Днем, стоя у станка, Алексей обычно не чувствовал слабости, вернее забывал о ней. Только изредка в глазах начинало все плыть, резец исчезал… В такие минуты, упираясь руками в станину, Алексей резко прикусывал губу, охал от короткой, как удар тока, боли — сознание прояснялось, резец снова четко бежал по серебристой поверхности. Зато к вечеру сил уже не оставалось вовсе, третий этаж давался ему потруднее, чем неприступный пик — альпинисту. Неожиданно, ватно подгибаясь, отказывали ноги — давя грудью перила лестницы, Алексей отдыхал, поднимался выше…

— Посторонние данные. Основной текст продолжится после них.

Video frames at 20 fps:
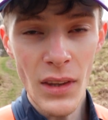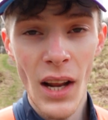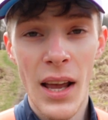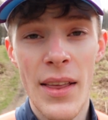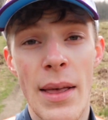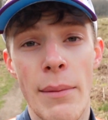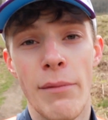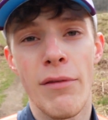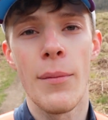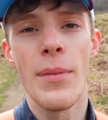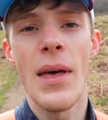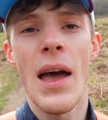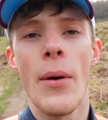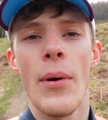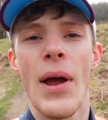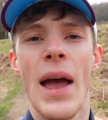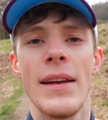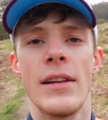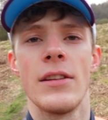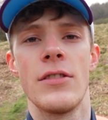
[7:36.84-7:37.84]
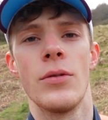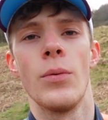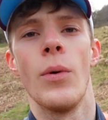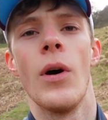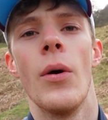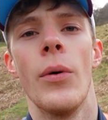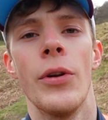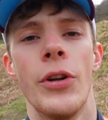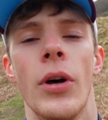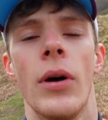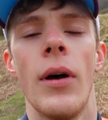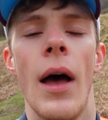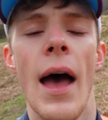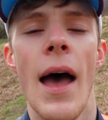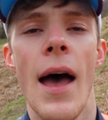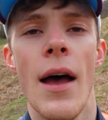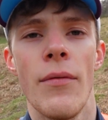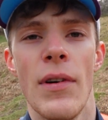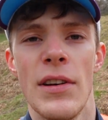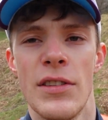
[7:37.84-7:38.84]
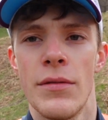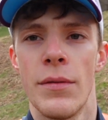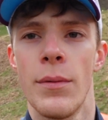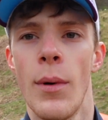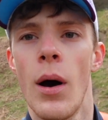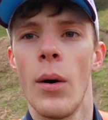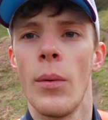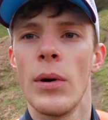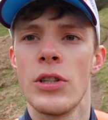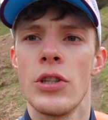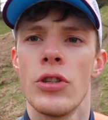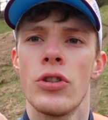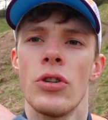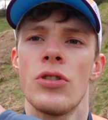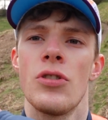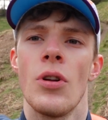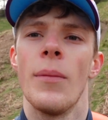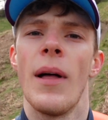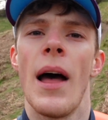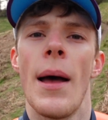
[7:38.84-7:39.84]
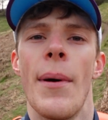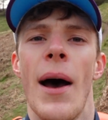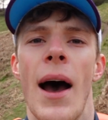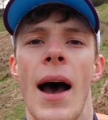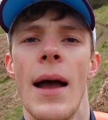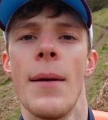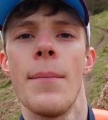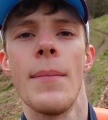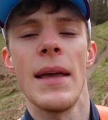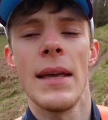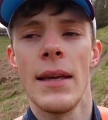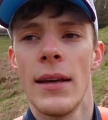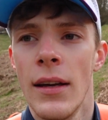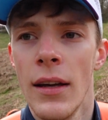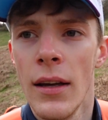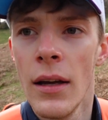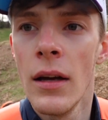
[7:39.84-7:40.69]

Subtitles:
And then from there we headed to Errwood Reservoir, which is just up there behind me.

Дверь мерзло скрипнула; не открывая глаз, дядя слабо окликнул:
— Ты, Леха?
— Я.
Лежал он в той же самой позе, в которой оставил его утром Алексей: на спине, покрытый одеялом и пальто, в шапке с завязанными ушами. Подушка продавилась, голова неловко запрокинулась, под тесемками ушанки резко выпятился обросший седой щетиной кадык — худой и жалкий, как общипанное горло цыпленка-заморыша. Закрытые, обведенные темными кругами глаза ввалились — казалось, что в неподвижные глазницы налили синей неживой воды; на стуле, на тарелке, нетронуто лежал ломтик хлеба.
— Почему не ел?
— Охоты нет… — Набираясь сил, дядя помолчал, приоткрыл наконец глаза. — На заводе-то как?
— На заводе порядок.
Алексей опустил черную бумажную шторку светомаскировки, в темноте смахнул с подоконника сухо спавший со стекла иней, зажег коптилку.
— Четыре танка из ремонта выпустили. Во — заревели! — Вспомнив, как, развернувшись и грозно лязгая полированными гусеницами, тяжелые машины нетерпеливо вылетели с заводского двора, Алексей оживился. — Директор сказал: завтра навестит тебя. Пускай, говорит, Семен Силыч поправляется.